INSTRUCTIONS TO FOLLOW:
What follows is a set of records; repeat them exactly, without the pictures.
(RECORDS TO USE Opens)
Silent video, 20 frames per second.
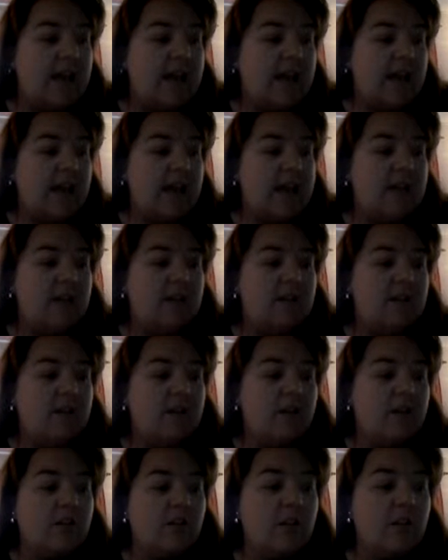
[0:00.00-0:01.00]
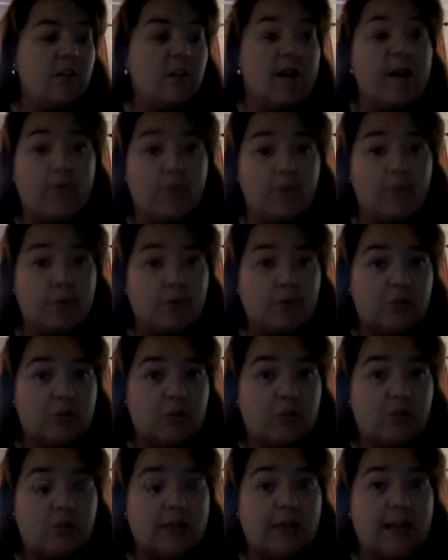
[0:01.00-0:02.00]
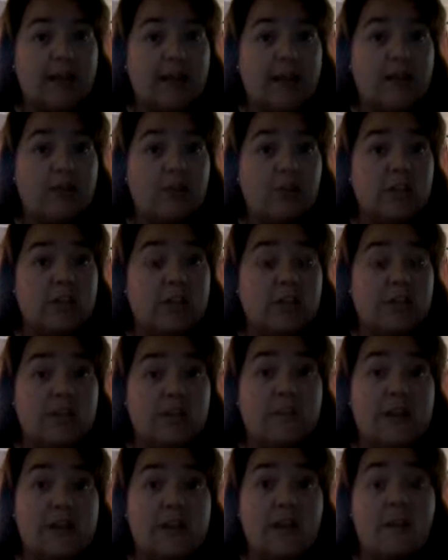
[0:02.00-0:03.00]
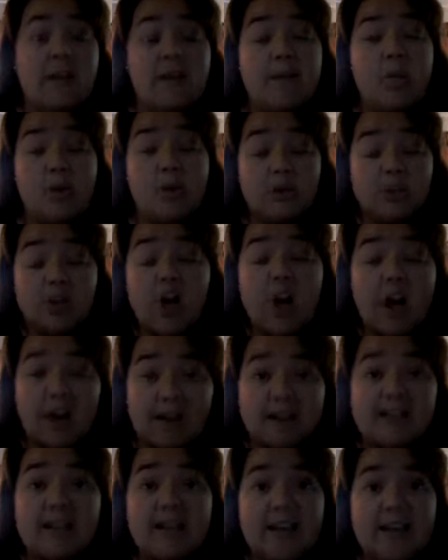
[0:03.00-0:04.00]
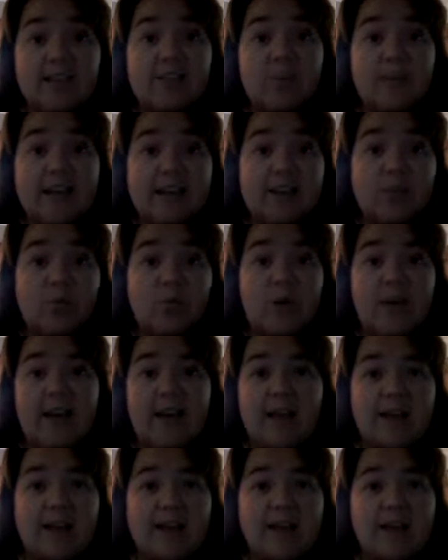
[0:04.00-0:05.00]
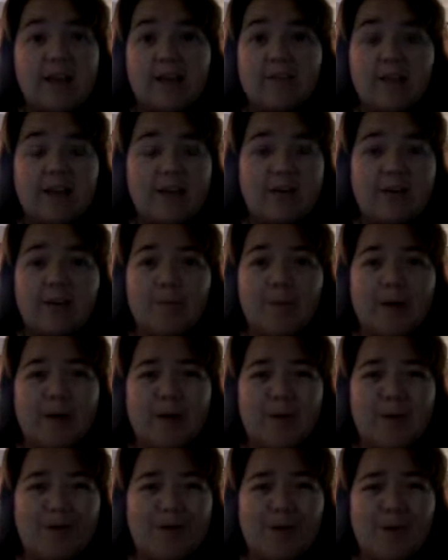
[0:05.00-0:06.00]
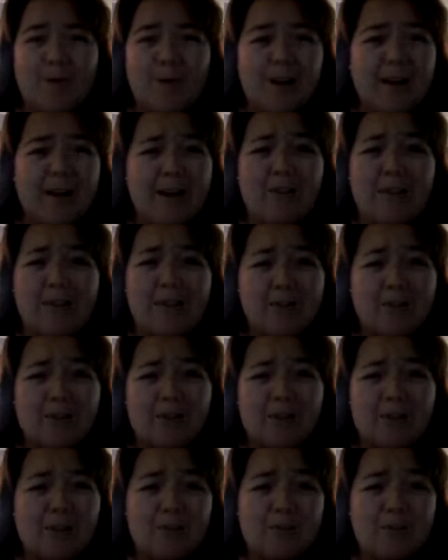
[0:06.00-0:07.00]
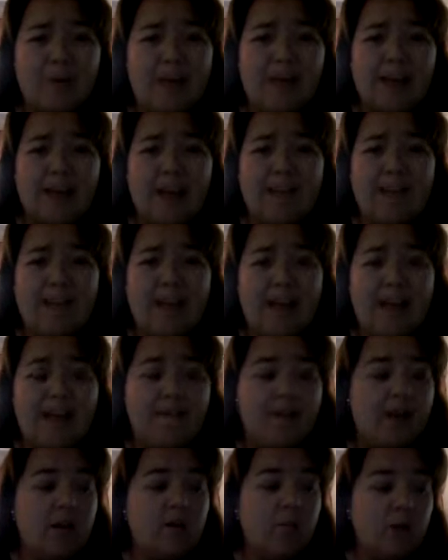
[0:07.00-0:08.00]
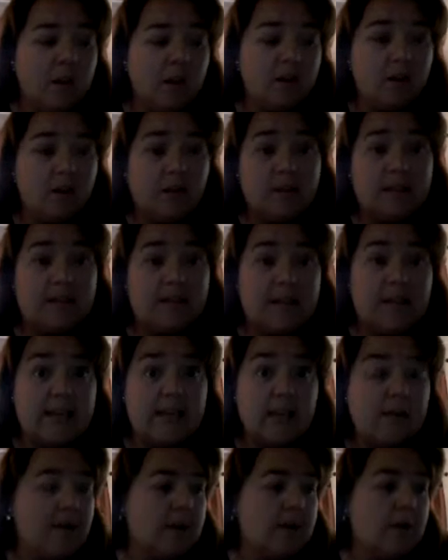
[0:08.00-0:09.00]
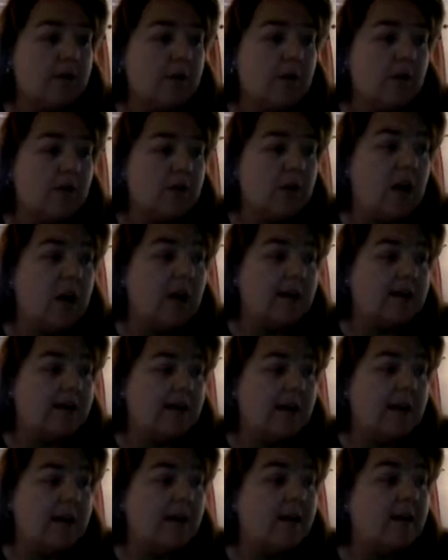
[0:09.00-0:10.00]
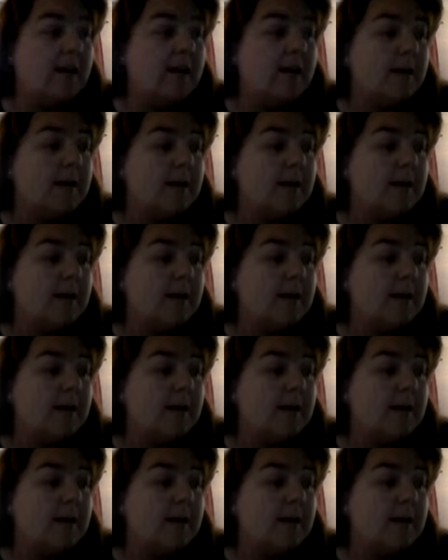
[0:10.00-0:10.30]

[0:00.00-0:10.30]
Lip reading: And the grapefruit juice can actually just make the med more toxic. So that's why, I know you're probably wondering why grapefruit juice, why can't they have it? Well, because it can make them go toxic.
(RECORDS TO USE Closes)
REPLY:
Silent video, 20 frames per second.
[0:00.00-0:01.00]
[0:01.00-0:02.00]
[0:02.00-0:03.00]
[0:03.00-0:04.00]
[0:04.00-0:05.00]
[0:05.00-0:06.00]
[0:06.00-0:07.00]
[0:07.00-0:08.00]
[0:08.00-0:09.00]
[0:09.00-0:10.00]
[0:10.00-0:10.30]

[0:00.00-0:10.30]
Lip reading: And the grapefruit juice can actually just make the med more toxic. So that's why, I know you're probably wondering why grapefruit juice, why can't they have it? Well, because it can make them go toxic.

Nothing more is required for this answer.